In a recent decision, the US Supreme Court confirmed the “narrow scope of taxable costs.” In Taninguchi v. Kan Pacific Saipan. Ltd, 132 S.Ct. 1997 (2012), Justice Alito examined whether 28 U.S.C. § 1920(6), the Court Interpreters Act, which allows courts to award a prevailing party the costs of oral interpreters, also permits a court to award for the cost of document translation.
Taninguchi, a Japanese professional baseball player, suffered personal injuries on defendant’s property and sued. The District Court granted summary judgment to defendant. Relying on § 1920(6), Kan Pacific sought to recover the costs it expended in translating documents and medical records from Japanese. The District Court awarded these costs. Taninguchi appealed. The Ninth Circuit affirmed and the Supreme Court granted certiorari.
Because the Act did not define “interpreters,” the Court sought its plain meaning. The decision referenced many dictionaries and concluded that the plain meaning of interpreter was one who provided oral interpretation, not document translation.

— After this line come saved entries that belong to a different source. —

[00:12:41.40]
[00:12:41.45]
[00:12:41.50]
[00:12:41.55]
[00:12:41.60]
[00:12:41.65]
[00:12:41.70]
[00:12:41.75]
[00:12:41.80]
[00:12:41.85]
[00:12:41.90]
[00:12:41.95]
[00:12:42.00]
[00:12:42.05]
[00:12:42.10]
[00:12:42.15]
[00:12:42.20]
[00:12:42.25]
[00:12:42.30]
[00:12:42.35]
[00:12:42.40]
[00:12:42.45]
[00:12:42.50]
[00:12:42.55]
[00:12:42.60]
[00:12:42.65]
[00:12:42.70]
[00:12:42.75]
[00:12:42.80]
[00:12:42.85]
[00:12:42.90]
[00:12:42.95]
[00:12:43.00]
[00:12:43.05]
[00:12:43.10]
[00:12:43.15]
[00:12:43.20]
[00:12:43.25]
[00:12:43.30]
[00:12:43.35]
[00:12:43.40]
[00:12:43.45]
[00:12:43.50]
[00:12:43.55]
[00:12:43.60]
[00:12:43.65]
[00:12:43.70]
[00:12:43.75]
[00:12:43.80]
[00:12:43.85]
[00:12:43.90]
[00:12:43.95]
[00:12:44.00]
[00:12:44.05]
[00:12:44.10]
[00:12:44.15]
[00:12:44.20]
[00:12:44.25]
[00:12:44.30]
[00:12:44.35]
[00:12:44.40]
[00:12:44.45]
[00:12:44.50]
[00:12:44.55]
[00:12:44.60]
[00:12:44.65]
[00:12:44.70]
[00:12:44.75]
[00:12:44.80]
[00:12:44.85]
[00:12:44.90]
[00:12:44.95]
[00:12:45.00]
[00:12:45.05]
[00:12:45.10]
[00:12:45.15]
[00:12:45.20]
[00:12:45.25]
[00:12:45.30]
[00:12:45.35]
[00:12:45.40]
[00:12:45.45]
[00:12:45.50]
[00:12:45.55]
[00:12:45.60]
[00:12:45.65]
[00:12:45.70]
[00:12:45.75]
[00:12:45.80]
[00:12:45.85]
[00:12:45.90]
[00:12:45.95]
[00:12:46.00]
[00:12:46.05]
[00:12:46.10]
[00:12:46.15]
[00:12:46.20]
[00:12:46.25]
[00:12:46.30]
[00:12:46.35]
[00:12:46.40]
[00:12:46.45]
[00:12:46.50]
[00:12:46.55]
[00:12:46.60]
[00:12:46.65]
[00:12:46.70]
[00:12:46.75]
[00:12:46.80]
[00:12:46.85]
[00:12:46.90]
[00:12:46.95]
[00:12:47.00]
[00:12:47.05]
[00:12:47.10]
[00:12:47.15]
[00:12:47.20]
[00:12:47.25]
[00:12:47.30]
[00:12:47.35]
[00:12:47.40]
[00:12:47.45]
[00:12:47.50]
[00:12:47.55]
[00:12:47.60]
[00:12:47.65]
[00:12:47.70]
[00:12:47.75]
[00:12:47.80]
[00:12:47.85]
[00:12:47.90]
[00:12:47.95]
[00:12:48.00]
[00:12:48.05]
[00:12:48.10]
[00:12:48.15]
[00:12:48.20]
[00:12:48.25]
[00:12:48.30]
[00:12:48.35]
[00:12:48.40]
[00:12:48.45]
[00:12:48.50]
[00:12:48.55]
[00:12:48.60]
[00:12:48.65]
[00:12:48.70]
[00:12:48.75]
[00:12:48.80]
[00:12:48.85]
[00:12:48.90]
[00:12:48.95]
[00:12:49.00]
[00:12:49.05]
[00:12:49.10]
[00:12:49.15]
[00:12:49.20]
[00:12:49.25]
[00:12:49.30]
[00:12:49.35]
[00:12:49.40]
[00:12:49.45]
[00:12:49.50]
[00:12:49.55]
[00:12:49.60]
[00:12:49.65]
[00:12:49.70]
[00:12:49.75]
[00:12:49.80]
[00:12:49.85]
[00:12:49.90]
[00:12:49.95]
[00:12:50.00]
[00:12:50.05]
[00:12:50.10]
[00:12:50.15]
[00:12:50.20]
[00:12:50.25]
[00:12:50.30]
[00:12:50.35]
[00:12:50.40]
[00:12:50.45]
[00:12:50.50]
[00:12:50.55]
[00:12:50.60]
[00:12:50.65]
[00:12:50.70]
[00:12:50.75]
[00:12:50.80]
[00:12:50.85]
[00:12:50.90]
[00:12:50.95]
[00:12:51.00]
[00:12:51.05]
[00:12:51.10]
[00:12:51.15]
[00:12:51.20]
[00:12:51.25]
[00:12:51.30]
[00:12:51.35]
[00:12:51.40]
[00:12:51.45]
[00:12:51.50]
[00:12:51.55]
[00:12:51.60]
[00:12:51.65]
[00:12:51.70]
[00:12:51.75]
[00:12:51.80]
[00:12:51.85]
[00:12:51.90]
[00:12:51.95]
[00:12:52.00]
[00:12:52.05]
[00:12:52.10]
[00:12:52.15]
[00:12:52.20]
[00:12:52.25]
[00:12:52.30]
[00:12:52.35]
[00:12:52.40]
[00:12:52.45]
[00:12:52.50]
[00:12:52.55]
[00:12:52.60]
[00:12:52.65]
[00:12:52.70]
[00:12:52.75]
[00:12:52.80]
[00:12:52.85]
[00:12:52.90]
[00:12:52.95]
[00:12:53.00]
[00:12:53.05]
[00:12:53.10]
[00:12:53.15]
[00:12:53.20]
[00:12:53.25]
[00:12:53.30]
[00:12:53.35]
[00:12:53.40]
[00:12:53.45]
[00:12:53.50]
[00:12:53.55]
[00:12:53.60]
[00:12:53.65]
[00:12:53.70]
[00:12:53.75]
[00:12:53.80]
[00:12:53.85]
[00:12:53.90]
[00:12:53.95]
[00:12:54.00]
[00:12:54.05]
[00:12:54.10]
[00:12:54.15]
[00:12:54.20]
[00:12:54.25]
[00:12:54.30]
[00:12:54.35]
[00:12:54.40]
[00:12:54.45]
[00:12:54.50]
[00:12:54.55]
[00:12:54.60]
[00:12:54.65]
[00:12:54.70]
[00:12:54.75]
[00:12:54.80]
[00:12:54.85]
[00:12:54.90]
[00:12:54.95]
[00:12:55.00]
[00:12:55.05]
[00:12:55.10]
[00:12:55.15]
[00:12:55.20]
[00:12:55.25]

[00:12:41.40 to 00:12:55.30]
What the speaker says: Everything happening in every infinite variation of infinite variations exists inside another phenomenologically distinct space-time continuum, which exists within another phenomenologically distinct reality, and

In its holding, the Court ruled, “This Court has never held that Rule 54(d) creates a presumption in favor of the broadest possible reading of the costs enumerated in § 1920.” The Court concluded that there are narrow bounds to taxable costs, “which are limited by statute and modest in scope.” By limiting the meaning of interpreter to one who provides oral interpretation, the Court rejected an expansive approach to the award of costs.